It used to be the case that I never cared much for what was eaten during a holiday. Oh, sure, I liked candy and egg nog and pumpkin pie and stuff like that. But as long as there was food to be consumed, I was fine. The particular dishes were not really that important. It makes sense since I come from a family who really didn't even care about turkey on Thanksgiving.
Since meeting Archie, though, I have become wedded to specific foods to celebrate the holidays. He DOES like turkey for Thanksgiving (but I really, really don't), so we compromised -- we switch off between turkey one year and ham the next.
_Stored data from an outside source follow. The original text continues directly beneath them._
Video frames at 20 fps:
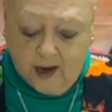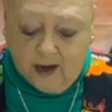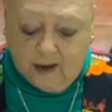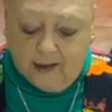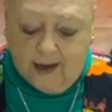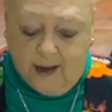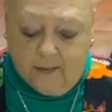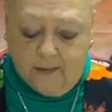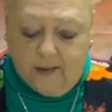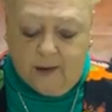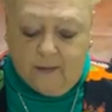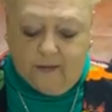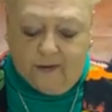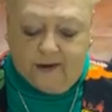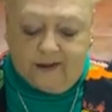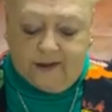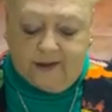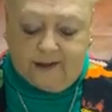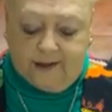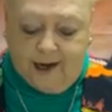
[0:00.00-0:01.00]
Let me
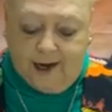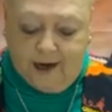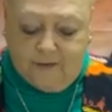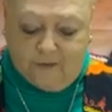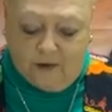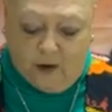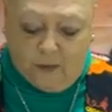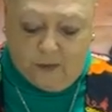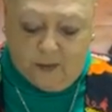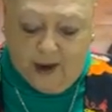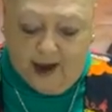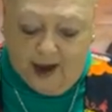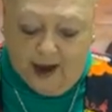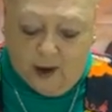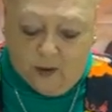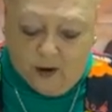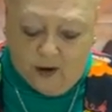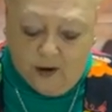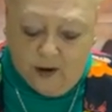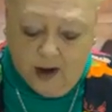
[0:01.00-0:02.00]
receive your power
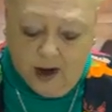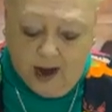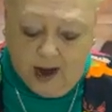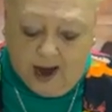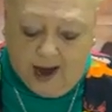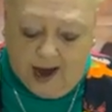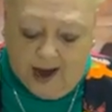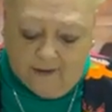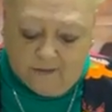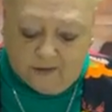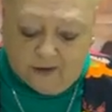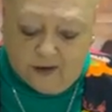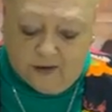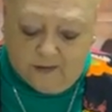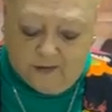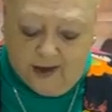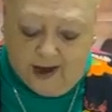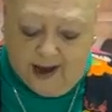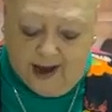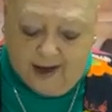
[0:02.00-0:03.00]
power after
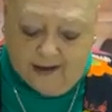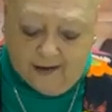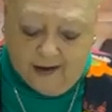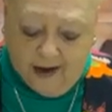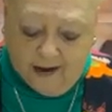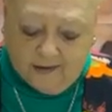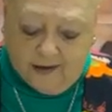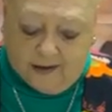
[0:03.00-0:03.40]
that,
Well, I guess I should say we used to do this -- for the past two years we've gone to Phoenix and celebrated the holiday with Archie's dad and that side of the family. Which is great because we don't have any of the work and we also get to go and eat at some of our favorite places in the world for an entire week. Even though we're not cooking, we're still eating.
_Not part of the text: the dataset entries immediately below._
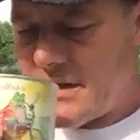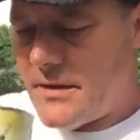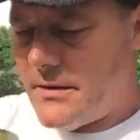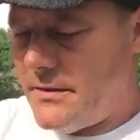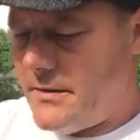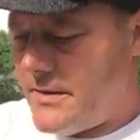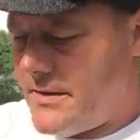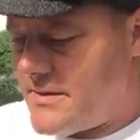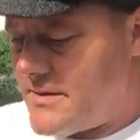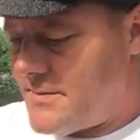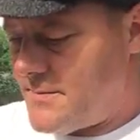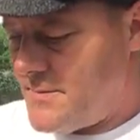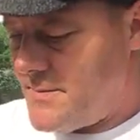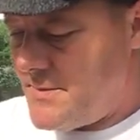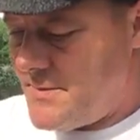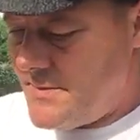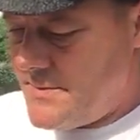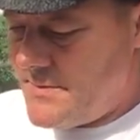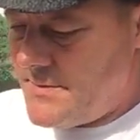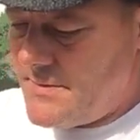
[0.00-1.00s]
Oh, that's smooth.
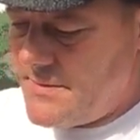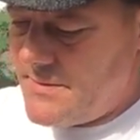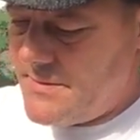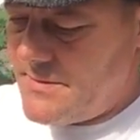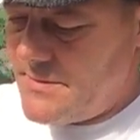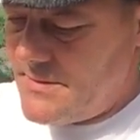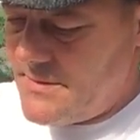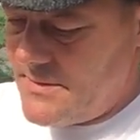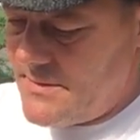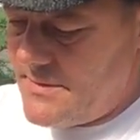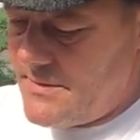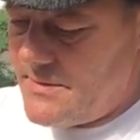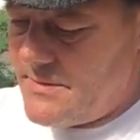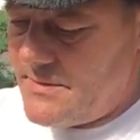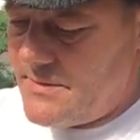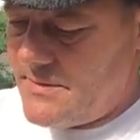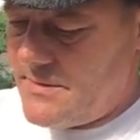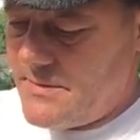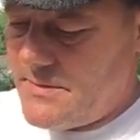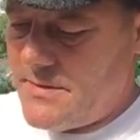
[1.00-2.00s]

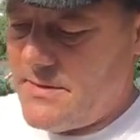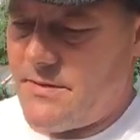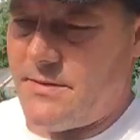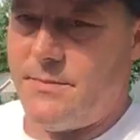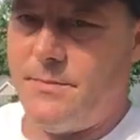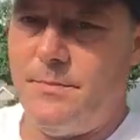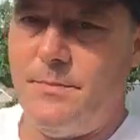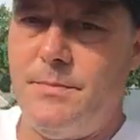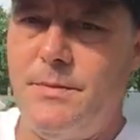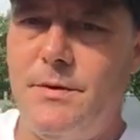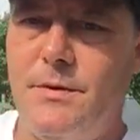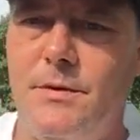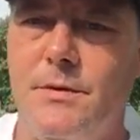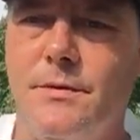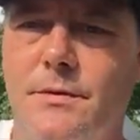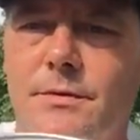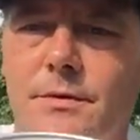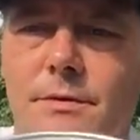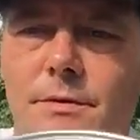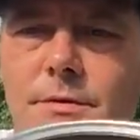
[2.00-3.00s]
Just
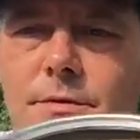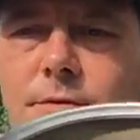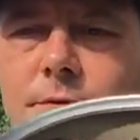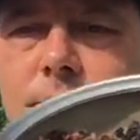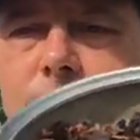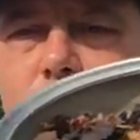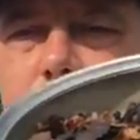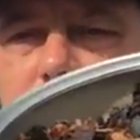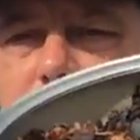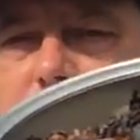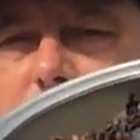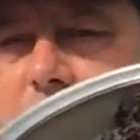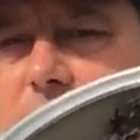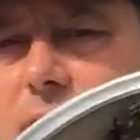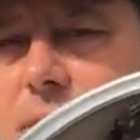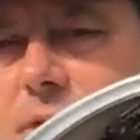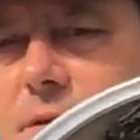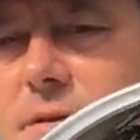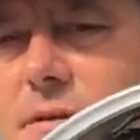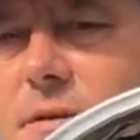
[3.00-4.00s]
beautiful
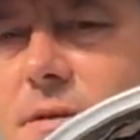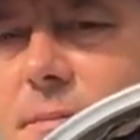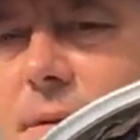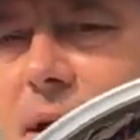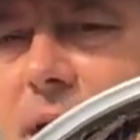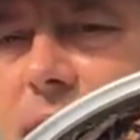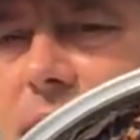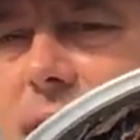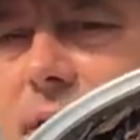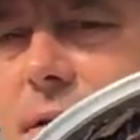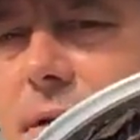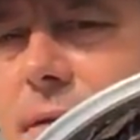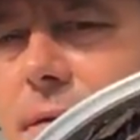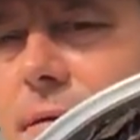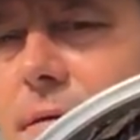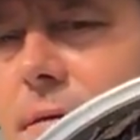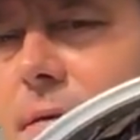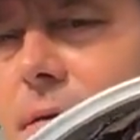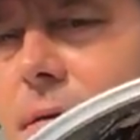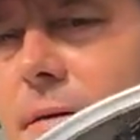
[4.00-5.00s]
McClellan tobacco.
For New Year's Day, my family did have the traditional meal of pork and sauerkraut. When we were poor, we had pork chops and when we were flush we had a loin or roast. I have even started to like sauerkraut.
But every other holiday pales when compared to the food of Christmas. There is the fact that Archie misses Arizona Mexican food. California Mexican is just not the same. We've tried to make a Mexican feast on Christmas Eve with a cheese crisp and enchiladas (how I wish I could make tamales!) and rice and beans. And it was almost more work than the big event meal the next day. So last year we went to a little local Mexican place and lo, it was good. And there was no cleanup. And I could have tamales and we can make a cheese crisp at home, if necessary.
Christmas Day is always, always prime rib, broccoli with Hollandaise, Yorkshire pudding, mashed taters and gravy (which Archie has added from his family's tradition because a holiday requires lots of starches and also, we have a child who loves her some potatoes), and pies. One of the best parts of this meal is that Archie makes almost all of it. All I do is mix up the Yorkshire pudding and then put it in the oven once the beast comes out to rest. (That is also when I sneak as many bits of the crispy fat off the prime rib as possible.) It is delicious and that hunk of meat costs the world, but who freaking cares? (Well, I do, a little. Until I actually get to eat it and then I don't care quite so much.)
The only hitch we've ever encountered with Christmas dinner was years ago when Archie decided to change it up and do a pepper rub on the meat. Kind of an au poivre prime rib, if you will. It sounded like a grand idea and all kind of fancy-like. And, of course, we were having lots of guests and so we had to drop even more cash on a bigger hunk of cow flesh.
And Archie used quite a bit of pepper on that thing. In fact, too much pepper. The meat was cooked perfectly, but that rub was extremely ridiculous. Everyone started to sneeze as they ate. Oh, we still ate because under the pepper was delicious, delectable, divine (and divinely expensive) prime rib. But the sneezing kind of dimmed the fabulousness a teensy bit.
So, now there is a ban on rubs and Archie just seasons everything normally and we stuff ourselves and then loll about until we have a little room to stuff ourselves again with pie. Although I wouldn't mind a cake, myself.